Task brief:
Produce an exact copy of the data below.

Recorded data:
- - - - -

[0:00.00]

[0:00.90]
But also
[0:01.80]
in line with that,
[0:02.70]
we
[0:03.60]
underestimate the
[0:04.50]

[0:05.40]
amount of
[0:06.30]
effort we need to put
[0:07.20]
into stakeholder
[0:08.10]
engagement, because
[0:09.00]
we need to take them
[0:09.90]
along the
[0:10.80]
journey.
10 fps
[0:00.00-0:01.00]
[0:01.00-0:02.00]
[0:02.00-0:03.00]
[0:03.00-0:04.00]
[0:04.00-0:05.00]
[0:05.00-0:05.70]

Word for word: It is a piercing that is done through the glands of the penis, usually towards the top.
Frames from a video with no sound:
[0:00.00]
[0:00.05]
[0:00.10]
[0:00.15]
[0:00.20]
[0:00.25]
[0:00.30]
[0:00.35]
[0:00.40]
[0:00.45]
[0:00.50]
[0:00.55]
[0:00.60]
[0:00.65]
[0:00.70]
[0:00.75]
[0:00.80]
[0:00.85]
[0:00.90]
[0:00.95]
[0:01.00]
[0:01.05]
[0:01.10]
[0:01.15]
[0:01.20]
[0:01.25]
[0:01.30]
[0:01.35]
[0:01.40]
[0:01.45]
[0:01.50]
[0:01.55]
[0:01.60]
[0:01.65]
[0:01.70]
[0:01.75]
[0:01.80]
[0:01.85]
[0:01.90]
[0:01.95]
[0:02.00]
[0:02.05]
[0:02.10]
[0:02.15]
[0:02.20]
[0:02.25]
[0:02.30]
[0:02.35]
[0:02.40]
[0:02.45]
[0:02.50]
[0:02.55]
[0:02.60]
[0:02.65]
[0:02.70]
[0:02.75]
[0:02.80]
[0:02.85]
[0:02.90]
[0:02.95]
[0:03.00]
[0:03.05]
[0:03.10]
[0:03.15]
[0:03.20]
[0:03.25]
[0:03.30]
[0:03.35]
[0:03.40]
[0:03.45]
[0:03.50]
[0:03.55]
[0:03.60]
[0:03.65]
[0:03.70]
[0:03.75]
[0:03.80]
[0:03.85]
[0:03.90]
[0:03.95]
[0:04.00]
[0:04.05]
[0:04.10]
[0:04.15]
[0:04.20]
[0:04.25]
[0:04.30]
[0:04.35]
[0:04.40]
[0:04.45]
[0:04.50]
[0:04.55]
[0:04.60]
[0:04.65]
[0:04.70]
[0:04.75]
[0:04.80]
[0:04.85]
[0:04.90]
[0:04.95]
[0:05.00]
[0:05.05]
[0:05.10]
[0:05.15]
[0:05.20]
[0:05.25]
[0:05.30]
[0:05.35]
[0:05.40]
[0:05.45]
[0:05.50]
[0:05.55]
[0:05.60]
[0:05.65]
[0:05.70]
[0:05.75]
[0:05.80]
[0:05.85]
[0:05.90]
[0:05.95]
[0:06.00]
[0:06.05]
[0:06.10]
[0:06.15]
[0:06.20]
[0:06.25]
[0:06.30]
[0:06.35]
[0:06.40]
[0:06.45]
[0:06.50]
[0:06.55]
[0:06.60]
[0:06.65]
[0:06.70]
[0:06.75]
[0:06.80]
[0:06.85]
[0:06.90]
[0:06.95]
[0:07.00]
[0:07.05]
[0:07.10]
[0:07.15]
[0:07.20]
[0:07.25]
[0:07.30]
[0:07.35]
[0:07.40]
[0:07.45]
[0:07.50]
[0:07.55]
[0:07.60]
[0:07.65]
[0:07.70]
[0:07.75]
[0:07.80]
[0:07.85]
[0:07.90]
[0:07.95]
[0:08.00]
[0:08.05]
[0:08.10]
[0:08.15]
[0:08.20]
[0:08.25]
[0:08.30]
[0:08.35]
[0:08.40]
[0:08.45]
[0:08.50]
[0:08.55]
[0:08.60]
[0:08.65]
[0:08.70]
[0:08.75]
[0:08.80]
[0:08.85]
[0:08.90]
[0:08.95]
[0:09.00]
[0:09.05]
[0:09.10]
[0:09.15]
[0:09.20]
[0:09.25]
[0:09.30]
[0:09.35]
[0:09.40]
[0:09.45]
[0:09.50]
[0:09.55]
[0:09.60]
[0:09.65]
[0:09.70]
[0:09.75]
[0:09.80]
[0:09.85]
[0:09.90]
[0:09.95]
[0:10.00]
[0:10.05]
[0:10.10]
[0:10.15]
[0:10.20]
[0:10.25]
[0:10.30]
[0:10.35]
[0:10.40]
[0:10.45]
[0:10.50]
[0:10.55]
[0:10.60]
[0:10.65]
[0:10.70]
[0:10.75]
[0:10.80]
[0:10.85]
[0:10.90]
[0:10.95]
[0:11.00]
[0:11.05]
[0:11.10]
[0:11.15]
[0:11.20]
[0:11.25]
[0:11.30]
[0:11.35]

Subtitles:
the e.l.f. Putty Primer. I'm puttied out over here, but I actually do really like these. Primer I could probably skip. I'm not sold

- - - - -

The completed task:
[0:00.00]

[0:00.90]
But also
[0:01.80]
in line with that,
[0:02.70]
we
[0:03.60]
underestimate the
[0:04.50]

[0:05.40]
amount of
[0:06.30]
effort we need to put
[0:07.20]
into stakeholder
[0:08.10]
engagement, because
[0:09.00]
we need to take them
[0:09.90]
along the
[0:10.80]
journey.
10 fps
[0:00.00-0:01.00]
[0:01.00-0:02.00]
[0:02.00-0:03.00]
[0:03.00-0:04.00]
[0:04.00-0:05.00]
[0:05.00-0:05.70]

Word for word: It is a piercing that is done through the glands of the penis, usually towards the top.
Frames from a video with no sound:
[0:00.00]
[0:00.05]
[0:00.10]
[0:00.15]
[0:00.20]
[0:00.25]
[0:00.30]
[0:00.35]
[0:00.40]
[0:00.45]
[0:00.50]
[0:00.55]
[0:00.60]
[0:00.65]
[0:00.70]
[0:00.75]
[0:00.80]
[0:00.85]
[0:00.90]
[0:00.95]
[0:01.00]
[0:01.05]
[0:01.10]
[0:01.15]
[0:01.20]
[0:01.25]
[0:01.30]
[0:01.35]
[0:01.40]
[0:01.45]
[0:01.50]
[0:01.55]
[0:01.60]
[0:01.65]
[0:01.70]
[0:01.75]
[0:01.80]
[0:01.85]
[0:01.90]
[0:01.95]
[0:02.00]
[0:02.05]
[0:02.10]
[0:02.15]
[0:02.20]
[0:02.25]
[0:02.30]
[0:02.35]
[0:02.40]
[0:02.45]
[0:02.50]
[0:02.55]
[0:02.60]
[0:02.65]
[0:02.70]
[0:02.75]
[0:02.80]
[0:02.85]
[0:02.90]
[0:02.95]
[0:03.00]
[0:03.05]
[0:03.10]
[0:03.15]
[0:03.20]
[0:03.25]
[0:03.30]
[0:03.35]
[0:03.40]
[0:03.45]
[0:03.50]
[0:03.55]
[0:03.60]
[0:03.65]
[0:03.70]
[0:03.75]
[0:03.80]
[0:03.85]
[0:03.90]
[0:03.95]
[0:04.00]
[0:04.05]
[0:04.10]
[0:04.15]
[0:04.20]
[0:04.25]
[0:04.30]
[0:04.35]
[0:04.40]
[0:04.45]
[0:04.50]
[0:04.55]
[0:04.60]
[0:04.65]
[0:04.70]
[0:04.75]
[0:04.80]
[0:04.85]
[0:04.90]
[0:04.95]
[0:05.00]
[0:05.05]
[0:05.10]
[0:05.15]
[0:05.20]
[0:05.25]
[0:05.30]
[0:05.35]
[0:05.40]
[0:05.45]
[0:05.50]
[0:05.55]
[0:05.60]
[0:05.65]
[0:05.70]
[0:05.75]
[0:05.80]
[0:05.85]
[0:05.90]
[0:05.95]
[0:06.00]
[0:06.05]
[0:06.10]
[0:06.15]
[0:06.20]
[0:06.25]
[0:06.30]
[0:06.35]
[0:06.40]
[0:06.45]
[0:06.50]
[0:06.55]
[0:06.60]
[0:06.65]
[0:06.70]
[0:06.75]
[0:06.80]
[0:06.85]
[0:06.90]
[0:06.95]
[0:07.00]
[0:07.05]
[0:07.10]
[0:07.15]
[0:07.20]
[0:07.25]
[0:07.30]
[0:07.35]
[0:07.40]
[0:07.45]
[0:07.50]
[0:07.55]
[0:07.60]
[0:07.65]
[0:07.70]
[0:07.75]
[0:07.80]
[0:07.85]
[0:07.90]
[0:07.95]
[0:08.00]
[0:08.05]
[0:08.10]
[0:08.15]
[0:08.20]
[0:08.25]
[0:08.30]
[0:08.35]
[0:08.40]
[0:08.45]
[0:08.50]
[0:08.55]
[0:08.60]
[0:08.65]
[0:08.70]
[0:08.75]
[0:08.80]
[0:08.85]
[0:08.90]
[0:08.95]
[0:09.00]
[0:09.05]
[0:09.10]
[0:09.15]
[0:09.20]
[0:09.25]
[0:09.30]
[0:09.35]
[0:09.40]
[0:09.45]
[0:09.50]
[0:09.55]
[0:09.60]
[0:09.65]
[0:09.70]
[0:09.75]
[0:09.80]
[0:09.85]
[0:09.90]
[0:09.95]
[0:10.00]
[0:10.05]
[0:10.10]
[0:10.15]
[0:10.20]
[0:10.25]
[0:10.30]
[0:10.35]
[0:10.40]
[0:10.45]
[0:10.50]
[0:10.55]
[0:10.60]
[0:10.65]
[0:10.70]
[0:10.75]
[0:10.80]
[0:10.85]
[0:10.90]
[0:10.95]
[0:11.00]
[0:11.05]
[0:11.10]
[0:11.15]
[0:11.20]
[0:11.25]
[0:11.30]
[0:11.35]

Subtitles:
the e.l.f. Putty Primer. I'm puttied out over here, but I actually do really like these. Primer I could probably skip. I'm not sold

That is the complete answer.